The Philadelphia rapper could be headed back to prison, with a judge ordering him not to work or perform until sentencing on February 5th.
A judge appears to be intent on sending chart-topping rapper Meek Mill back to prison early next year for a series of parole violations, most of which simply amount to keeping the court aware of his frequent travel arrangements.
Mill, whose real name is Robert Rihmeek Williams, appeared in court in Philadelphia on Thursday (December 17th) and offered emotional testimony about his tough childhood growing up in the northern part of the city, while his girlfriend Nicki Minaj and a number of managers gave supporting evidence, according to local news outlet NBC 10.
Meek Mill could be heading back to prison early next year for parole violations
However, Judge Genece Brinkley was unmoved, meaning that Mill could be behind bars early next year as he was ordered not to perform or work before the sentencing on February 5th. “How many times am I supposed to give him a second chance?” she said, adding that probation may no longer be “appropriate”.
The 28 year old has previously served short stints in jail and home confinement, but these were more lenient sentences than he could have faced as a result of a 2009 drug and gun case, as he could have spent five to ten years in prison. This was something he acknowledged during his testimony this time, as Brinkley is the same judge he encountered back then.
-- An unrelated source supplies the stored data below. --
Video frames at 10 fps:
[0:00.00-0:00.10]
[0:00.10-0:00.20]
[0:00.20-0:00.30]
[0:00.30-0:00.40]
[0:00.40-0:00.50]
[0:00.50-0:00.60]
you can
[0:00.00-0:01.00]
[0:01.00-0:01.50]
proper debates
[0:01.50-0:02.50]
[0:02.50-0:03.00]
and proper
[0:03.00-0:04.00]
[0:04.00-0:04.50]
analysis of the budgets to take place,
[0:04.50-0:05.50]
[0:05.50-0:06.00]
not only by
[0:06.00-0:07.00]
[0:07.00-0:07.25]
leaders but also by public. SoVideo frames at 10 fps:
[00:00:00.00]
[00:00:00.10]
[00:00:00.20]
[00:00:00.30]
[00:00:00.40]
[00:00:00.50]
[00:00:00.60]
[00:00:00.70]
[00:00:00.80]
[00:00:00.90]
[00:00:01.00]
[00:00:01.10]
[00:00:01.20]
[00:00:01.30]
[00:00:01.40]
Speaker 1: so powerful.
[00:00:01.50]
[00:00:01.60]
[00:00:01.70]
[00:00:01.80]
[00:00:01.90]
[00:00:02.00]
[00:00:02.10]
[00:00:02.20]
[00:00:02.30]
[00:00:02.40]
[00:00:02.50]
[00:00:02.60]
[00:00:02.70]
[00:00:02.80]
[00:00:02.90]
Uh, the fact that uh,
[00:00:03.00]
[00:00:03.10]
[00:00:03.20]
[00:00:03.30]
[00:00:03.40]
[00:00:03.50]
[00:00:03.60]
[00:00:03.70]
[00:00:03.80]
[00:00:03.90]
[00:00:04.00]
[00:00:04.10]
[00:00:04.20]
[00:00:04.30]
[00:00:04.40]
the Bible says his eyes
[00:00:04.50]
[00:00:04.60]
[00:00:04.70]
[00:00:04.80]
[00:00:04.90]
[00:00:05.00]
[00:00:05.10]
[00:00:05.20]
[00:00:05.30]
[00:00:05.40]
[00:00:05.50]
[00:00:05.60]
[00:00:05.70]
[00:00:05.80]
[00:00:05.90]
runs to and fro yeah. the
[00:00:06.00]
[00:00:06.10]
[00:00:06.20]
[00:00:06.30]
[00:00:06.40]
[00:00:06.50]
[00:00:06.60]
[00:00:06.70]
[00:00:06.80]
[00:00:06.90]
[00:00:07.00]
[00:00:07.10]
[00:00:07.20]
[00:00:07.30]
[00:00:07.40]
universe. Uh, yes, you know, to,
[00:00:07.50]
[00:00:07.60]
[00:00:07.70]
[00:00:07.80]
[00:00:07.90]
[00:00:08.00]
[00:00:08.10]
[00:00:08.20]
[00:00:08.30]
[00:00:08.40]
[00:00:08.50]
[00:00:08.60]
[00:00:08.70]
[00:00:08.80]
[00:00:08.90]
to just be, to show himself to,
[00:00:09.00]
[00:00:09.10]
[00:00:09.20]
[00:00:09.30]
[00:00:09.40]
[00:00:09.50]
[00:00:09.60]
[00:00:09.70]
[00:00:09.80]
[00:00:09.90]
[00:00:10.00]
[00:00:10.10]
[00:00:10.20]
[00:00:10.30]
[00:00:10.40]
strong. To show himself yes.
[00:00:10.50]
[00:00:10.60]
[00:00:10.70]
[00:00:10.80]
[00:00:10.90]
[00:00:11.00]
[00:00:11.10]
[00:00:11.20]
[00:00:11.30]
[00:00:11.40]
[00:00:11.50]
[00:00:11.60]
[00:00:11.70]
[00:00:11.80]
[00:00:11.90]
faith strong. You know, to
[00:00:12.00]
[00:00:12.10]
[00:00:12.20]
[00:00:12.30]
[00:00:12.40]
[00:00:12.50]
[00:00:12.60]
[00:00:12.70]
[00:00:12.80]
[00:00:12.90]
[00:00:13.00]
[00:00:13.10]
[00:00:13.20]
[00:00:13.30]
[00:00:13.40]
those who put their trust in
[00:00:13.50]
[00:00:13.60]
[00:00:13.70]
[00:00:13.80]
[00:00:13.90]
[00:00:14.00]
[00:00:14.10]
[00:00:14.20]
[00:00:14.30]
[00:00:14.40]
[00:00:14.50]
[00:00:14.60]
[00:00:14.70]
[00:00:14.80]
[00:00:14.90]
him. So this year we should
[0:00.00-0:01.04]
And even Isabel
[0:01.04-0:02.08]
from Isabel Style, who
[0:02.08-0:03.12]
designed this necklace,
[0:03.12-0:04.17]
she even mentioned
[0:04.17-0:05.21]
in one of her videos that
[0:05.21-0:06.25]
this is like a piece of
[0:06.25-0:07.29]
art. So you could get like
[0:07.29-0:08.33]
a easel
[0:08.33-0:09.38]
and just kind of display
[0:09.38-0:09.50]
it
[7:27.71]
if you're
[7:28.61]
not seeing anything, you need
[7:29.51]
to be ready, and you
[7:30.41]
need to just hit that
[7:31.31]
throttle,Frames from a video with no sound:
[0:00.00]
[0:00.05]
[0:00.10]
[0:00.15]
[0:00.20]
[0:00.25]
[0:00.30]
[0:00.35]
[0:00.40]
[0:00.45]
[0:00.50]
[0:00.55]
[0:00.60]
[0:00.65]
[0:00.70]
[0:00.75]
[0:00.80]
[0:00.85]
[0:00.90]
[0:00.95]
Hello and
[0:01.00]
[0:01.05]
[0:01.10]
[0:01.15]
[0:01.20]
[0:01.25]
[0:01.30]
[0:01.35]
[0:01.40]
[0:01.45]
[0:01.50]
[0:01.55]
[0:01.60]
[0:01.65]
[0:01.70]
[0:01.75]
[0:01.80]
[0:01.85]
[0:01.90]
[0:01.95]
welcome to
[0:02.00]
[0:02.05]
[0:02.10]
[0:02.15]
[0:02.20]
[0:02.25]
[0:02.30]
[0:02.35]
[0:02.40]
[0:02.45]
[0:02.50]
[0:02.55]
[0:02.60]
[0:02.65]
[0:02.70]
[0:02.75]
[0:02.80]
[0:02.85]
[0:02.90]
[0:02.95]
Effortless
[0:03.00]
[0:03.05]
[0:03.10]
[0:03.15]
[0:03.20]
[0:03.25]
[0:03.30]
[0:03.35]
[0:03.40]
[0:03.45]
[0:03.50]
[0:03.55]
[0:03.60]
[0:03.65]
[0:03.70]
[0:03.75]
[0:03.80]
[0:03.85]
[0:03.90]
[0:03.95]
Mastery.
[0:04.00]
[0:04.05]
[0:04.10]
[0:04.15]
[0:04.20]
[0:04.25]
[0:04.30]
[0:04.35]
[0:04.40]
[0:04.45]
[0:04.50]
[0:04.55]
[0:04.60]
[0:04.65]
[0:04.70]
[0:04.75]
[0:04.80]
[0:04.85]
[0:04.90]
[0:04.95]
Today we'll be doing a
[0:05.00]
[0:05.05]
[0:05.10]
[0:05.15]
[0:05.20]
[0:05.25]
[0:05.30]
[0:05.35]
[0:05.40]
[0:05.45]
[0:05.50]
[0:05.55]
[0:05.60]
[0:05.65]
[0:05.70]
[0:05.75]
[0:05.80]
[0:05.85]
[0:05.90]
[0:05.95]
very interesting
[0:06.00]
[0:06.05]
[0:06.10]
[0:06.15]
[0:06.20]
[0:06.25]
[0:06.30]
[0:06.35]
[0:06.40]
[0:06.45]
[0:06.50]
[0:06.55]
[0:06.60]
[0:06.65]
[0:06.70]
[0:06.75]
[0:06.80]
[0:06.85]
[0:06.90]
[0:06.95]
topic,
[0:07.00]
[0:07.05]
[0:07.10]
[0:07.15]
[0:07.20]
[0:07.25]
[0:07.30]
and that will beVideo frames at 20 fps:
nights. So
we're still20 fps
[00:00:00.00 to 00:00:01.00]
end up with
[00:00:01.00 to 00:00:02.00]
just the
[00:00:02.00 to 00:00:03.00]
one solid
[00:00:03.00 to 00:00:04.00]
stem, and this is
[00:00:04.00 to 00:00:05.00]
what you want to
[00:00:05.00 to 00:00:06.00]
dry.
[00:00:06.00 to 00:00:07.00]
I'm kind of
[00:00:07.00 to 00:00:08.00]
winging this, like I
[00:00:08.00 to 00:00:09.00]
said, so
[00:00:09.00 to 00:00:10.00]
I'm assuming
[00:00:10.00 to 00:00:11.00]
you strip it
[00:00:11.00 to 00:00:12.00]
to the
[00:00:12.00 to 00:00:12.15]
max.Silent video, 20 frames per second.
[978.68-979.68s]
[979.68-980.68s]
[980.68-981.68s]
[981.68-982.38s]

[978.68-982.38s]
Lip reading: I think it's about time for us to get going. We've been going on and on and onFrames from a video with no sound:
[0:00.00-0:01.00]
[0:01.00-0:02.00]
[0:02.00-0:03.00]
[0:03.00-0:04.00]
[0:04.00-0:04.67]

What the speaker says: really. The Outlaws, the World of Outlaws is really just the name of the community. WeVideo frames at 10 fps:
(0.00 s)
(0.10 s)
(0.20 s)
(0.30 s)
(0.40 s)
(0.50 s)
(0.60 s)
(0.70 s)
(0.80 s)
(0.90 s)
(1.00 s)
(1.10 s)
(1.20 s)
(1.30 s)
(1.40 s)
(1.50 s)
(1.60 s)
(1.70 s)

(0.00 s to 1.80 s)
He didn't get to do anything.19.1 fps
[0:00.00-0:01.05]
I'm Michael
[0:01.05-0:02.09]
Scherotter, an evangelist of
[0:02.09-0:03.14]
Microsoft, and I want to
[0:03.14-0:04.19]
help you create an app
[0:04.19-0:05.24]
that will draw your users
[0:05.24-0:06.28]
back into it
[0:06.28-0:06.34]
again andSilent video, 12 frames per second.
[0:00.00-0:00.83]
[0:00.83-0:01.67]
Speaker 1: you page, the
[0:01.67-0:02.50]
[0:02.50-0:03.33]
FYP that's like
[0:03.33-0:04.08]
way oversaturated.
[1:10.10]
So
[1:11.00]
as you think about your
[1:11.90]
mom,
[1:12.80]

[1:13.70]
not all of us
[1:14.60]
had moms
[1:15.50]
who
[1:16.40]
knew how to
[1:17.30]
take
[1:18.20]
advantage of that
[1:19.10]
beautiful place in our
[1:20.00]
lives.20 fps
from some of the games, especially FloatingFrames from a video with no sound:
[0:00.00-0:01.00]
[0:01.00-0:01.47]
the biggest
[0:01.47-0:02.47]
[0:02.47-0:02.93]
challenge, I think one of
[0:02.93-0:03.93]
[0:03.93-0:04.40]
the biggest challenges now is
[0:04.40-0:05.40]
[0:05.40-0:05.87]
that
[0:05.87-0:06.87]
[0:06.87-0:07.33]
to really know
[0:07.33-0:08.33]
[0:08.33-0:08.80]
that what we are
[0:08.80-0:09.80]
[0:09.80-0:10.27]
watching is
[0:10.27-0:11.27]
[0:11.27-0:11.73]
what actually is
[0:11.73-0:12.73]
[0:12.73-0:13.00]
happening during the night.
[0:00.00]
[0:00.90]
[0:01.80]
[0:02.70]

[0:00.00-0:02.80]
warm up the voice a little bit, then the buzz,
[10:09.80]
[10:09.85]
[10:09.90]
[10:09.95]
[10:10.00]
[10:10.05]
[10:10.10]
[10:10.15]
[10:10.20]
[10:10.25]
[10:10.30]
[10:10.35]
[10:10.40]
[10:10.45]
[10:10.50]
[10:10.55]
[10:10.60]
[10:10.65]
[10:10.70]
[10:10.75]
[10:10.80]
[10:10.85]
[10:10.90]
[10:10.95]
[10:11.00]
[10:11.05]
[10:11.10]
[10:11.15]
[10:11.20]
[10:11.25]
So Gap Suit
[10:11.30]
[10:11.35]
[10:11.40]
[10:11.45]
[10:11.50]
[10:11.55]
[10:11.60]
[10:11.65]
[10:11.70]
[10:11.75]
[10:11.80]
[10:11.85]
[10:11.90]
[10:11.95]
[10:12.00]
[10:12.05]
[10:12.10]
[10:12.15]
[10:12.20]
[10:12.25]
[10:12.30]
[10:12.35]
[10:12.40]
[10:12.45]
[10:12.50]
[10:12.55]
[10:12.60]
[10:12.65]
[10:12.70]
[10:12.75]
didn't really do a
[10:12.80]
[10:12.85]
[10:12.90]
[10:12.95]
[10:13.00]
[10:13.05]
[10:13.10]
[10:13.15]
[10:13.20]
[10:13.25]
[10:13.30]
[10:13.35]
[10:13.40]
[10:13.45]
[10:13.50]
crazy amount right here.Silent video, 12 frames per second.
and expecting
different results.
“The chance you gave me definitely changed my life and changed my family's life,” he said, explaining that he supports his mother, extended family and 4-year-old son. “If you didn't give me a chance, I probably wouldn't be at this place I'm at now.”
Earlier this year, Mill scored a US Billboard Number 1 album with his second effort Dreams Worth More Than Money. However, he hit major headlines a few months later when he became embroiled in a beef with Canadian rapper Drake, having claimed that he used a ghostwriter.
His girlfriend Nicki Minaj, 33, one of the biggest stars in music at the moment, also offered supporting testimony to Mill, who lost his father to violence at the age of five. “He doesn't have a lot of structure. He can be irresponsible. Since I've come in his life, I think I've been working on that a little bit… He's just getting accustomed to being an adult.”